**Goal of the exercise:** Exact copy, no pictures: output all the records that follow.

**Dataset content:**
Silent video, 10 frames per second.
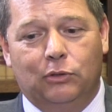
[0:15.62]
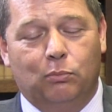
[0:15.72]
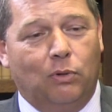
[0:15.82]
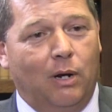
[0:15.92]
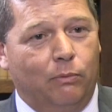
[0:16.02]

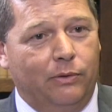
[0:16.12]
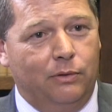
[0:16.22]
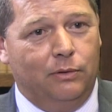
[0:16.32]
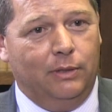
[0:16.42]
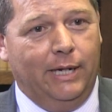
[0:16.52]
you brought
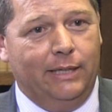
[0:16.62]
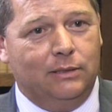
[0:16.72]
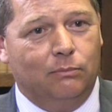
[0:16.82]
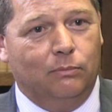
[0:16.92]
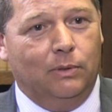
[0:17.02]
with you today
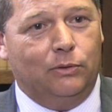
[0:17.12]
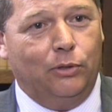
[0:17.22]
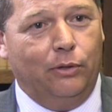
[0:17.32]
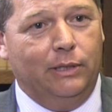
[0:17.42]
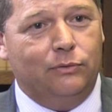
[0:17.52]
some
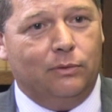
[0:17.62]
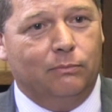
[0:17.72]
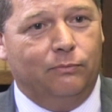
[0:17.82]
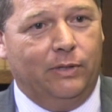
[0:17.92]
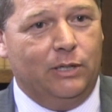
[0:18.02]
attorneys
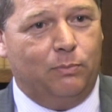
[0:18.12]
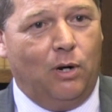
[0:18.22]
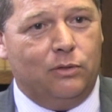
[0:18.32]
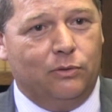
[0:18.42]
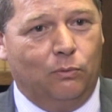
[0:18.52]
from various
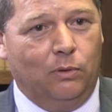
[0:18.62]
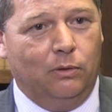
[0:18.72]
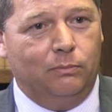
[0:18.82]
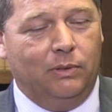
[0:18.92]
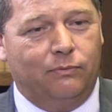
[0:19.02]
parts of the
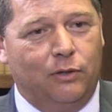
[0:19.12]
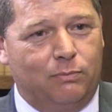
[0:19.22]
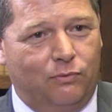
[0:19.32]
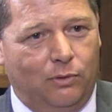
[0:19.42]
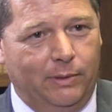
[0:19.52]
world. But
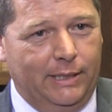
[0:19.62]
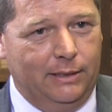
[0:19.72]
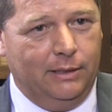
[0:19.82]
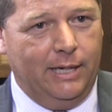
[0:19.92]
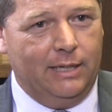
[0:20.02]
first, before we get
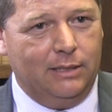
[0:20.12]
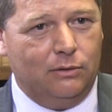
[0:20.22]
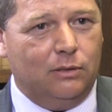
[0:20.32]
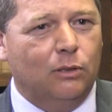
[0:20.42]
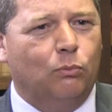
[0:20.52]
into that,
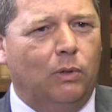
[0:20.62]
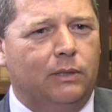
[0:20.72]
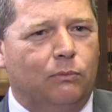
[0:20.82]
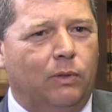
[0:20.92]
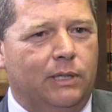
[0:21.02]
tell us
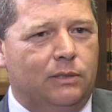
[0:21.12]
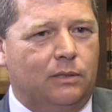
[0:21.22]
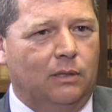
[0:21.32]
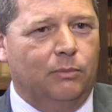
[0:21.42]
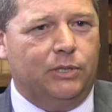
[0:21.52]
what
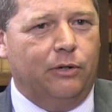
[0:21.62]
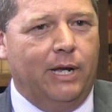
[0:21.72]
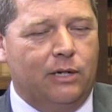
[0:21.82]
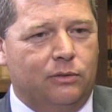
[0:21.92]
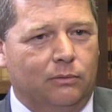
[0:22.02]
is Columbus
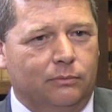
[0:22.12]
International?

**Response to this task:**
Silent video, 10 frames per second.
[0:15.62]
[0:15.72]
[0:15.82]
[0:15.92]
[0:16.02]

[0:16.12]
[0:16.22]
[0:16.32]
[0:16.42]
[0:16.52]
you brought
[0:16.62]
[0:16.72]
[0:16.82]
[0:16.92]
[0:17.02]
with you today
[0:17.12]
[0:17.22]
[0:17.32]
[0:17.42]
[0:17.52]
some
[0:17.62]
[0:17.72]
[0:17.82]
[0:17.92]
[0:18.02]
attorneys
[0:18.12]
[0:18.22]
[0:18.32]
[0:18.42]
[0:18.52]
from various
[0:18.62]
[0:18.72]
[0:18.82]
[0:18.92]
[0:19.02]
parts of the
[0:19.12]
[0:19.22]
[0:19.32]
[0:19.42]
[0:19.52]
world. But
[0:19.62]
[0:19.72]
[0:19.82]
[0:19.92]
[0:20.02]
first, before we get
[0:20.12]
[0:20.22]
[0:20.32]
[0:20.42]
[0:20.52]
into that,
[0:20.62]
[0:20.72]
[0:20.82]
[0:20.92]
[0:21.02]
tell us
[0:21.12]
[0:21.22]
[0:21.32]
[0:21.42]
[0:21.52]
what
[0:21.62]
[0:21.72]
[0:21.82]
[0:21.92]
[0:22.02]
is Columbus
[0:22.12]
International?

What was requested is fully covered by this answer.